What Was Learned From The Glastonbury Disposable Vape Ban?

Before the Glastonbury Festival, it was announced and widely reported that the festival would request that attendees not bring disposable vapes to the festival.

Whilst its reasons for adding vapes were based on environmental impact, something that could have been solved by having dedicated recycling stations, there is potential anecdotal evidence that the ban may have been both ineffective and ultimately more harmful in the long run.

Plenty of people brought vapes to Glastonbury regardless, not all of which were reusable devices bought from a vape supplier, and some accounts exist of people who tried to use the festival as a way to experiment with not using any nicotine at all.

It went about as well as one could expect, with Mixmag writer Megan Townsend turning to cigarettes instead throughout the weekend, despite an admission that they are disgusting and dissatisfying.

This was a curious issue with the list of items you should not pack; even following their logic that disposable vapes should not be used and people who want to vape should buy a more robust device, cigarettes, tobacco paraphernalia and smoking tools were allowed.

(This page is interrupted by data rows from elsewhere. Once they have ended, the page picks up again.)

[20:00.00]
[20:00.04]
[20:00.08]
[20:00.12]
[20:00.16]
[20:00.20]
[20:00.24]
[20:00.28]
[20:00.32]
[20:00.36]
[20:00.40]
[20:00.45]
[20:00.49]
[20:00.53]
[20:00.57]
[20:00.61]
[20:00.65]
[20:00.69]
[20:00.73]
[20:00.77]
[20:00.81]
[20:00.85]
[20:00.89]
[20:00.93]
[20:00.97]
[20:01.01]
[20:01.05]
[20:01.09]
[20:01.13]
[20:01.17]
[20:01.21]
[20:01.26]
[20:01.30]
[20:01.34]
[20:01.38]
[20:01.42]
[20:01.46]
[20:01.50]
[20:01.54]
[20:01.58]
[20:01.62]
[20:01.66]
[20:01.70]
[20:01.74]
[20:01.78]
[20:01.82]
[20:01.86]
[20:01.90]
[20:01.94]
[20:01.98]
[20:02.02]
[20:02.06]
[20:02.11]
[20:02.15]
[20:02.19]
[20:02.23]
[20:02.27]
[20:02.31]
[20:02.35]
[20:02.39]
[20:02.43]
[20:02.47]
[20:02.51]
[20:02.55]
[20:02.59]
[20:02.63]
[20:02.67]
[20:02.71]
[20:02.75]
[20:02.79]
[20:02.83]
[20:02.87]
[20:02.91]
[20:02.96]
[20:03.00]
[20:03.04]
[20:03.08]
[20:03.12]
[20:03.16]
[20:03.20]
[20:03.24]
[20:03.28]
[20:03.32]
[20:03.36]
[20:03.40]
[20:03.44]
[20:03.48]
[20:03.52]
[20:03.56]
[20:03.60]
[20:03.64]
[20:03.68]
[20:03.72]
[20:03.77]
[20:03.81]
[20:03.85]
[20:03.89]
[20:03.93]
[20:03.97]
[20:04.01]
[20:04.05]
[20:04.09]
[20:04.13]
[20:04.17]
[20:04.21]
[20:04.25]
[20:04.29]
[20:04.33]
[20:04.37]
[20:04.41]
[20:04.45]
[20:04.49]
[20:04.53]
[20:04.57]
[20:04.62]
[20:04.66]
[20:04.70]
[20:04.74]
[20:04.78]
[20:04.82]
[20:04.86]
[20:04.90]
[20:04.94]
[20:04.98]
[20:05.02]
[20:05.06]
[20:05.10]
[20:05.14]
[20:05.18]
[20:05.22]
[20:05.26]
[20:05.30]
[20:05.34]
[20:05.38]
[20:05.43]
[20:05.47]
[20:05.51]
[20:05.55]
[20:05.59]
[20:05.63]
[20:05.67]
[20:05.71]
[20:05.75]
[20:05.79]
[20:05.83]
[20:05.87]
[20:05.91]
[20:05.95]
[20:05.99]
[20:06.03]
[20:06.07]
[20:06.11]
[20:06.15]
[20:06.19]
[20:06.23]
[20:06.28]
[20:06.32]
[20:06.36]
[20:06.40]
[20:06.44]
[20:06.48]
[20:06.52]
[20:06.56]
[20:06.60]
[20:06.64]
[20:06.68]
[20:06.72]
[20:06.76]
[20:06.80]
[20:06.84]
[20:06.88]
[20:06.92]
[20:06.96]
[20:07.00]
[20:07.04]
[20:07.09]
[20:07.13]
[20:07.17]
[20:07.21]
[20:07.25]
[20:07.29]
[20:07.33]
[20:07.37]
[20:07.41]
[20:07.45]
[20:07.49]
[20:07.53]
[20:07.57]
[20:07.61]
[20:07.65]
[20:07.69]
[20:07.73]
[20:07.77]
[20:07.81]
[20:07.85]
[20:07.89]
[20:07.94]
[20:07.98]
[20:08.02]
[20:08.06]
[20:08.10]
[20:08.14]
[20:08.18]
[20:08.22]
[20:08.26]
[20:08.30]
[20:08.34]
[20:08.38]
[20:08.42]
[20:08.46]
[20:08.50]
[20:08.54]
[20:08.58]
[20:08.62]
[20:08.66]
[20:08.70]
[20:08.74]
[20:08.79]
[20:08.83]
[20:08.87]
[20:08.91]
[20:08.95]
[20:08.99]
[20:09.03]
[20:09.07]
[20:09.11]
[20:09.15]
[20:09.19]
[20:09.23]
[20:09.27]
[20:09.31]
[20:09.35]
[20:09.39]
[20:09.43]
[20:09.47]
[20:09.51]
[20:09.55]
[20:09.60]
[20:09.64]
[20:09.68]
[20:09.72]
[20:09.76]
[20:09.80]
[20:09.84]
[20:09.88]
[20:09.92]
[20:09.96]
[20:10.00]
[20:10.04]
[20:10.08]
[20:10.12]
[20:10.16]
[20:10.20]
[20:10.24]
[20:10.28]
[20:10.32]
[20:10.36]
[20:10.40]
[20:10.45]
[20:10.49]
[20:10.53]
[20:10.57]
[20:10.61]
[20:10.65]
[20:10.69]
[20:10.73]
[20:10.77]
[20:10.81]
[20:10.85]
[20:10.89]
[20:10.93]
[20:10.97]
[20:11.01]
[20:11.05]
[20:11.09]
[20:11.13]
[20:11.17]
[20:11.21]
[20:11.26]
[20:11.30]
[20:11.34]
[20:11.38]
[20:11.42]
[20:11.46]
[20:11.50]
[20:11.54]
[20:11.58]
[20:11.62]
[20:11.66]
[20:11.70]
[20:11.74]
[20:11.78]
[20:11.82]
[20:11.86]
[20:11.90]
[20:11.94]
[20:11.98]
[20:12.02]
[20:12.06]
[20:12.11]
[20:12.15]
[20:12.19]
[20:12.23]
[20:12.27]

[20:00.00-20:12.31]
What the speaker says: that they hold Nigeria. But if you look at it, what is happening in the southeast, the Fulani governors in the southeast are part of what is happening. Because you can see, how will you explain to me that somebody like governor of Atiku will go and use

Given that cigarette ash and ends are also harmful, polluting and difficult to recycle, this seemed like a strange and contradicting policy, and so it turned out to be.

Ultimately, whilst there were drop-off bins at the festival entrance, it is hard to tell the difference purely by sight between a slim pod-based vape and a disposable vape, so a lot of “banned” vapes were allowed in regardless.

Whether it made a difference to the number of devices that ended up at landfill is not statistically known, but it does suggest that the policy may not have actually been effective, and few other notable festivals have taken up the same vaping policy.

With that said, this is an opportunity for the industry to upsell people buying disposable vapes to a more permanent pod-based or tank-based solution instead.